D’après le règlement de juin 1884, règlement élaboré par le saint-synode, les écoles paroissiales, ouvertes par le clergé orthodoxe, ont expressément pour but d’affermir dans le peuple les principes de la foi et de la morale chrétiennes, en même temps que de lui donner les premiers élémens des connaissances utiles. L’on ne saurait nier qu’un enseignement, ainsi fondé sur la religion, soit le plus conforme aux goûts et aux mœurs du paysan. M. Pobédonostsef n’exprime qu’une vérité d’expérience en constatant dans ses rapports que, pour inspirer confiance au peuple, l’instruction doit s’appuyer sur l’enseignement religieux. Le paysan russe désire entendre son fils chanter à l’église, et lui lire, durant les longues veillées de l’hiver, quelque livre de dévotion. C’est pour cela qu’il l’enverra le plus volontiers à l’école. En lui faisant apprendre à lire, il a peut-être moins en vue la vie et les avantages temporels que le bien de l’âme et le salut. Pour lui, comme pour notre moyen âge, la science ne doit être que la servante de la foi ; il ne l’estime qu’autant qu’elle se plie à cet humble office. Avec une pareille conception, avec les superstitions qui pèsent sur les campagnes, l’école religieuse est peut-être bien la plus capable d’arracher le moujik à « la puissance des ténèbres. »

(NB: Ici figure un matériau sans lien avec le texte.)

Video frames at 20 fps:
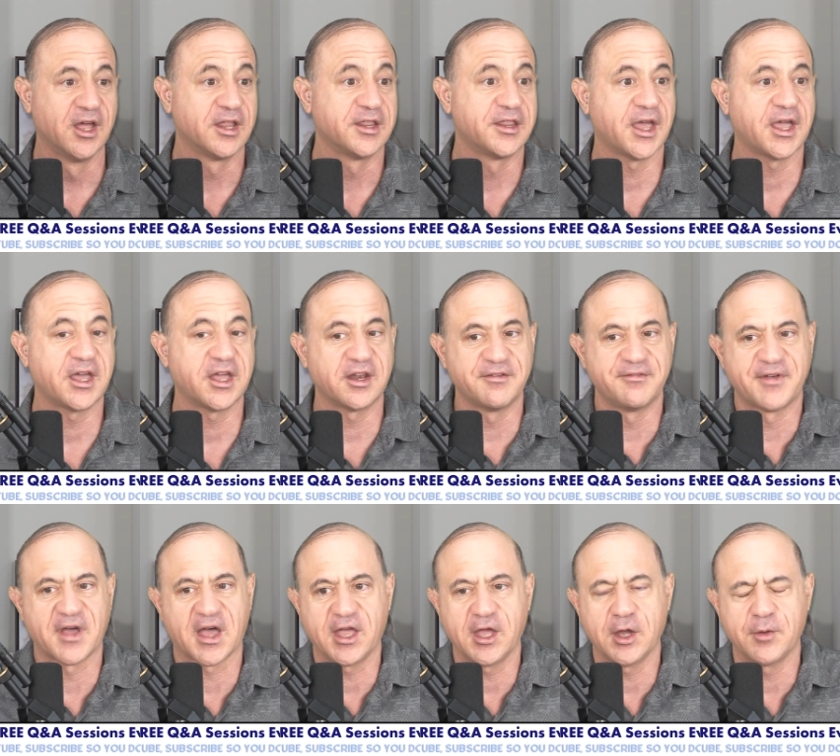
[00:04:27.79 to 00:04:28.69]
they can
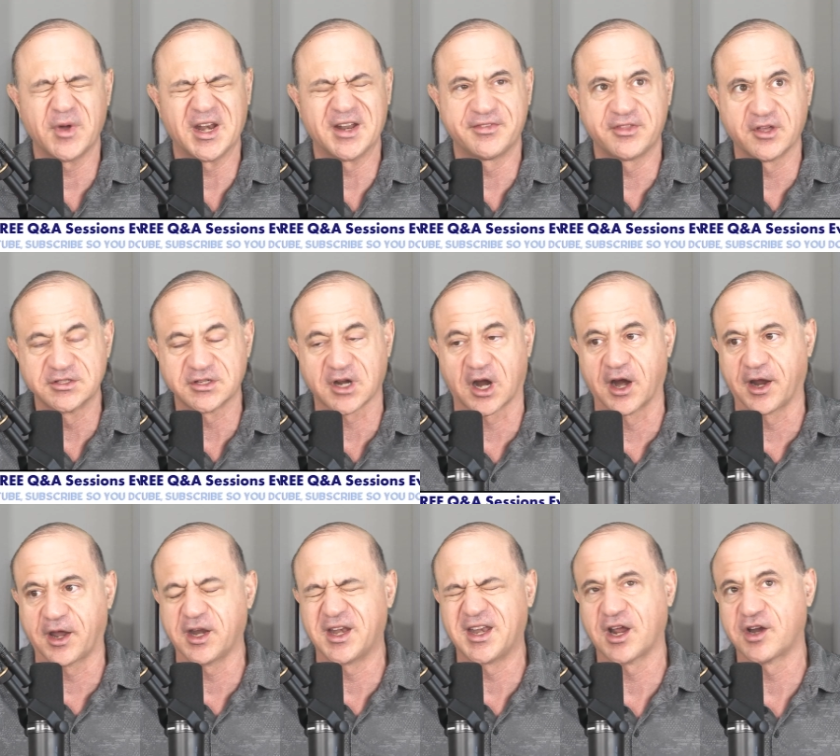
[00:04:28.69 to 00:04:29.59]
evaluate if those
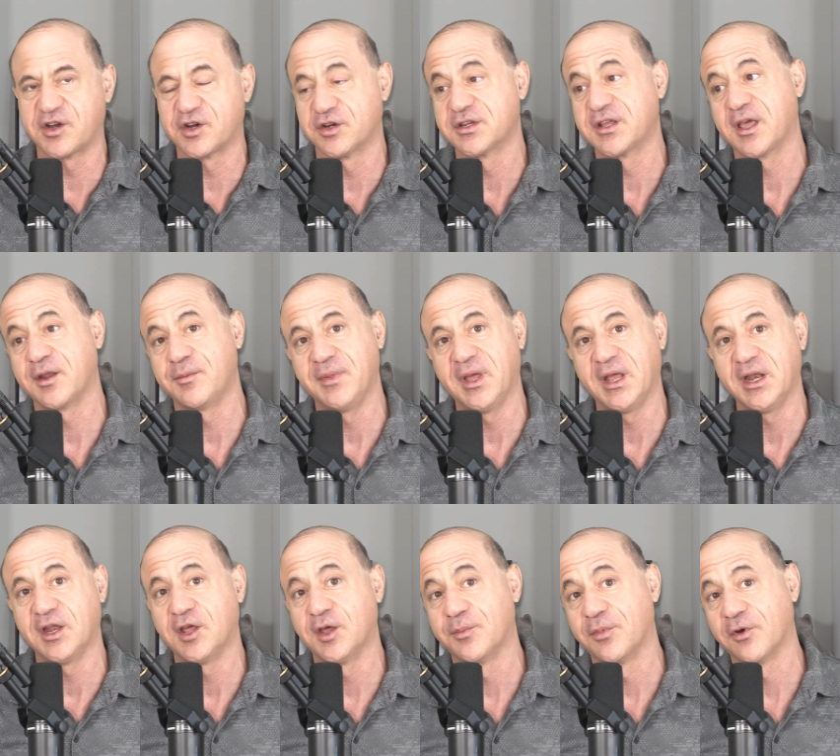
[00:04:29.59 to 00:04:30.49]
architectures can
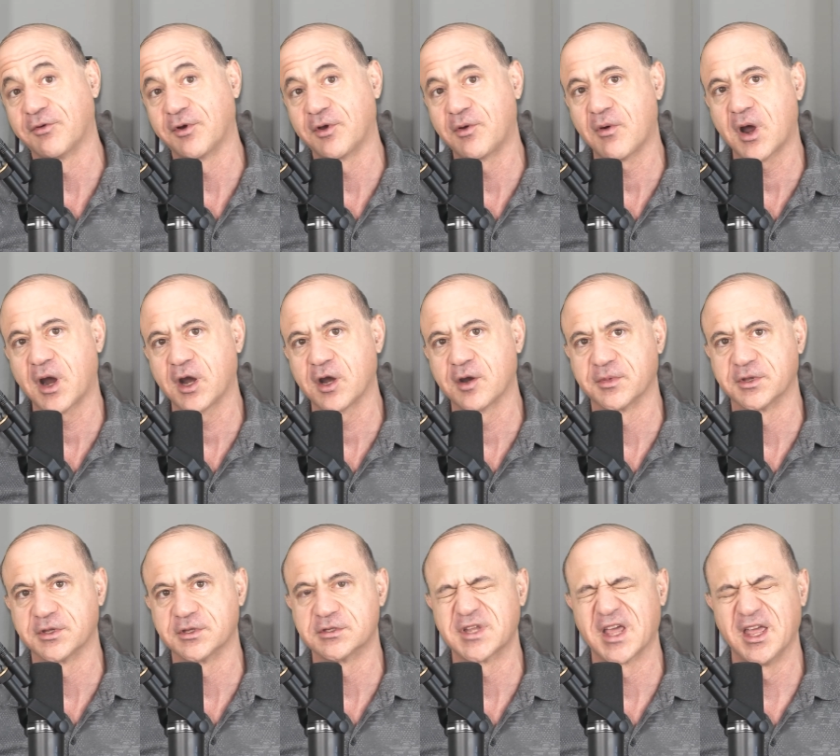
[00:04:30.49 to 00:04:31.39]
meet HIPAA
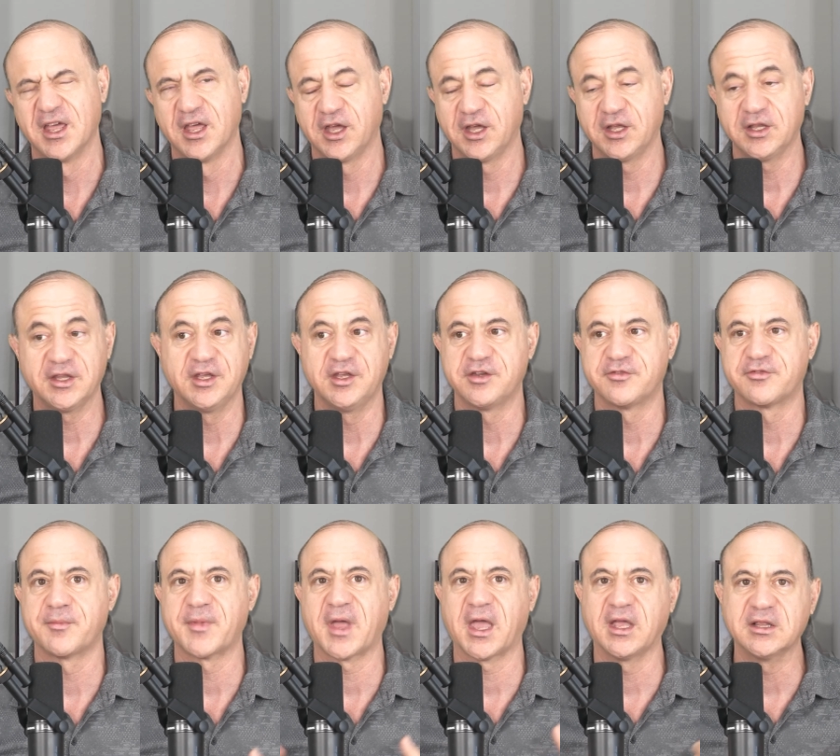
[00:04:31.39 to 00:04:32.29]
requirements, at least
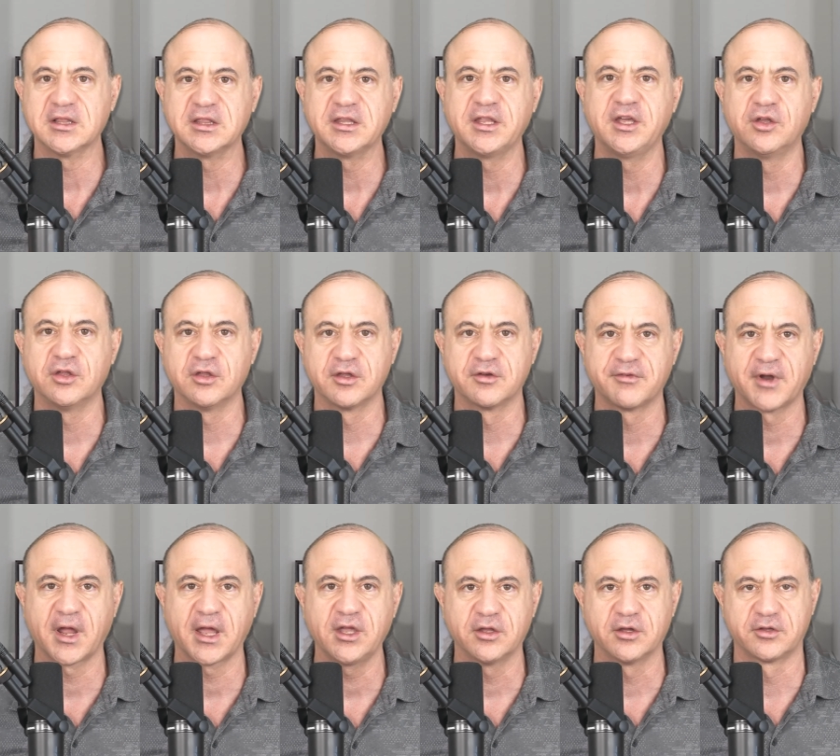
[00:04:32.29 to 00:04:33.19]
from a legal and
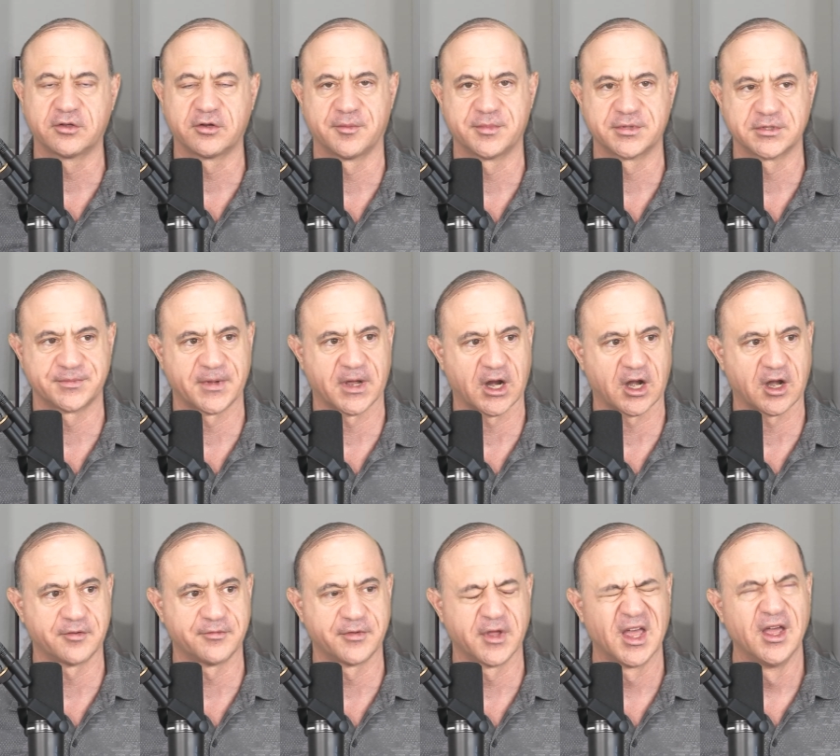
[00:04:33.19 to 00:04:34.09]
regulatory
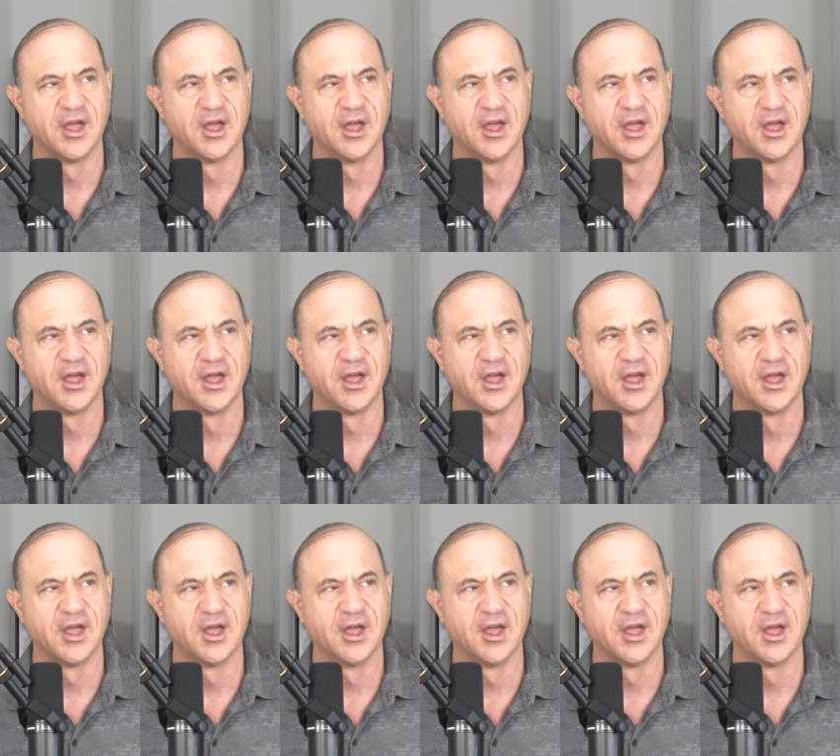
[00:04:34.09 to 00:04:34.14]
perspective.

Les difficultés (en laissant de côté la question financière) ne viennent pas du peuple, mais plutôt du clergé. L’église orthodoxe n’a jamais refusé ses ministres pour une pareille œuvre ; mais le prêtre russe en a-t-il la force? le prêtre russe en a-t-il le loisir? C’est ce que mettait en doute plus d’un esprit impartial. L’ignorance d’une partie du clergé semblait le mal préparer au rôle d’instituteur. Cette objection, il est vrai, ne saurait s’étendre à un enseignement tout à fait élémentaire ; il dépend du clergé et des écoles ecclésiastiques de l’écarter entièrement. Pour cela, on a déjà fait à la pédagogie une place dans certains séminaires; on a institué près de quelques-uns des écoles primaires modèles. Ailleurs, dans le diocèse de Nijni, par exemple, on a récemment (1887) créé des écoles normales ecclésiastiques. Quant au temps enlevé à l’église par l’école, le prêtre est moins l’instituteur que le directeur des nouvelles écoles paroissiales. L’évêque peut, en cas de besoin, lui substituer une autre personne. Le pope peut se faire aider ou suppléer dans son école par le diacre, ou par les clercs inférieurs, les serviteurs de l’église (taerkovno-sloujitéli). L’on a proposé d’y employer spécialement les diacres ou les psalmistes, qui professeraient la semaine à l’école pour chanter le dimanche à l’église. Dans la pratique, ce serait à peu près la situation de nos anciens instituteurs qui échangeaient leur chaire pour le lutrin, avec cette différence que ces maîtres russes seraient eux-mêmes investis d’un caractère ecclésiastique. A défaut de diacre ou de psalmiste, le prêtre peut se faire aider par sa famille, par sa femme, par ses fils ou ses filles. Il y trouve une modeste rémunération.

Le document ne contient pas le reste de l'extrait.